I want this to be the answer to my climate anxiety. Perhaps I can tend to my plot of land in a way that has a positive impact on my little corner of the world, on my health, on my neighborhood, on the climate. And maybe I can do it in a way that doesn’t consume my life.

I have visions of being a part-time gardener: planting trees and perennials that need no irrigation or fertilizer to produce luscious fruits, and doing a couple hours of weeding after I finish writing for the day. During long weekends, I’ll release a passel of kids and wine-drunk adults carrying baskets into an idyllic backyard where they will pick berries and herbs for dinner.

A more hazy vision is one of resiliency. I want to believe that if the supply chains are disrupted, I’m able to feed myself and my loved ones fresh food, while even having moments of joy and comfort, right in my backyard.


At the beginning of August, I pack up my camping and farming gear, and drive up through Vermont’s verdant valleys. At the foot of the long gravel driveway leading into the farm is an RFK sign. (It’s a couple weeks before he will join Trump’s campaign.")

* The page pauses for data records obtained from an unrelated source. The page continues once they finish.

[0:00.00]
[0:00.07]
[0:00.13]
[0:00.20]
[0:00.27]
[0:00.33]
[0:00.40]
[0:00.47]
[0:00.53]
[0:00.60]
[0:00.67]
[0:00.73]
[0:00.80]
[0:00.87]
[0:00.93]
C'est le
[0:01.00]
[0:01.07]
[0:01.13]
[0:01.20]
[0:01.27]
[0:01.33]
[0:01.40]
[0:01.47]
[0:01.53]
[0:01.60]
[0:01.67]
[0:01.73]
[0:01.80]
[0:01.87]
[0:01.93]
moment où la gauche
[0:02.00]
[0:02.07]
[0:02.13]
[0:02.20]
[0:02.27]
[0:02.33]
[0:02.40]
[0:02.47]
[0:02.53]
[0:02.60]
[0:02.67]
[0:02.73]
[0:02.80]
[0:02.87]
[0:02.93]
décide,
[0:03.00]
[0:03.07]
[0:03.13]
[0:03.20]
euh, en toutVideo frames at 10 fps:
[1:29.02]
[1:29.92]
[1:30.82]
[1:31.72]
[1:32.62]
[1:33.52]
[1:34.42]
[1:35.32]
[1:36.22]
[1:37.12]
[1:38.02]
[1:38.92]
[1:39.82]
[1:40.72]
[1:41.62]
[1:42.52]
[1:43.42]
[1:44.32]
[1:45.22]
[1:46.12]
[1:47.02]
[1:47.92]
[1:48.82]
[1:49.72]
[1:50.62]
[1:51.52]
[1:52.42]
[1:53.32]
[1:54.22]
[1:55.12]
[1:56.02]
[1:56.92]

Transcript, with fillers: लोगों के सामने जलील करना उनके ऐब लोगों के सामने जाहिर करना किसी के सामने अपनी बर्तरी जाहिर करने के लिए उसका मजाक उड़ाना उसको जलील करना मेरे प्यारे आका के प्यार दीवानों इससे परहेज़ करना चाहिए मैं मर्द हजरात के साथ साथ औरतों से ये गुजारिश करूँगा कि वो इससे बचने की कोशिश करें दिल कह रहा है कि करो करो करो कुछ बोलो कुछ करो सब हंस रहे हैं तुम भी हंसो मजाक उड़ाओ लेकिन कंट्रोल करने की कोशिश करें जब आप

The driveway curves up a hill past a farmhouse, where I pause to get directions to park from the course’s co-instructor (who I will now call Co-instructor), a forty-something man with short, salt and pepper hair, glasses perched on his weathered face, Crocs on his feet, and hiking shorts on his bowed legs. He’s like a warm, academic farmer. He tells me to continue past a shed with heavy equipment and park behind a grand, newly constructed, three-story barn that looks east over the rolling hills. I grab my stuff out of my car and hike down a hill with my overstuffed backpack past apple trees, berry shrubs, small patches of field with a half dozen grazing cows, through a sparse forest to the camping area, choosing a pond-side spot. I set up my tent and rush back up the hill to the barn for the opening circle. I’m the last one to arrive and find a seat on a bench.

The Founder, who owns this farm, is tan and lean, with black, short curly hair and the air of a cocksure pirate. His wife, with her pale, rosy skin and long brown hair, will teach the lesson on herbalism. Their seven-year-old son squirms and scowls during the introductions and then wanders away while all forty of us introduce ourselves and why we’re here.

Some people have flown in all the way from California, Oregon, and South Carolina for this. There are singles, couples, and two mother-daughter pairs. There are landowners, food entrepreneurs, and lots of aspiring farmers who dream of having their own land someday. Most people have tanned skin and lean muscles, cotton t-shirts and Keen sandals. Some people are looking to top off their education and upskill, others have only read about permaculture in books.

I tell the group that I’m doing this instead of Burning Man this year — it’s about the same time off from work and cost. From the looks on their faces, I get the sense I have committed a faux pas by revealing that I have partied in the desert with the help of generators, even if I’ve publicly declared I’m over it.

It’s also weird that I’m here by myself, instead of with my partner. I’ve been spending more and more time alone in Vermont, while my husband stays in New York, working at his day job designing luxury hotels for Middle Eastern princes and DJing at night.

Truth be told, my marriage is in its last gasps. My naive purchase of an old farmhouse in desperate need of repair isn’t the reason, but it certainly hasn’t helped bring us together. He doesn’t like working with his hands, and every time I present him with ideas for what shrubs to put in or how I want to renovate a room, he finds things to criticize, but never offers solutions. I’m the only one using the chainsaw and Multitool. When I got a concrete outdoor coffee table for free, he threw out his back trying to lift it. He didn’t blame me, but that was the last time I asked him to help me shoulder a physical load. I’m used to carrying the financial, logistical, creative, and physical labor of our marriage. But with this house added in, the imbalance is impossible to ignore.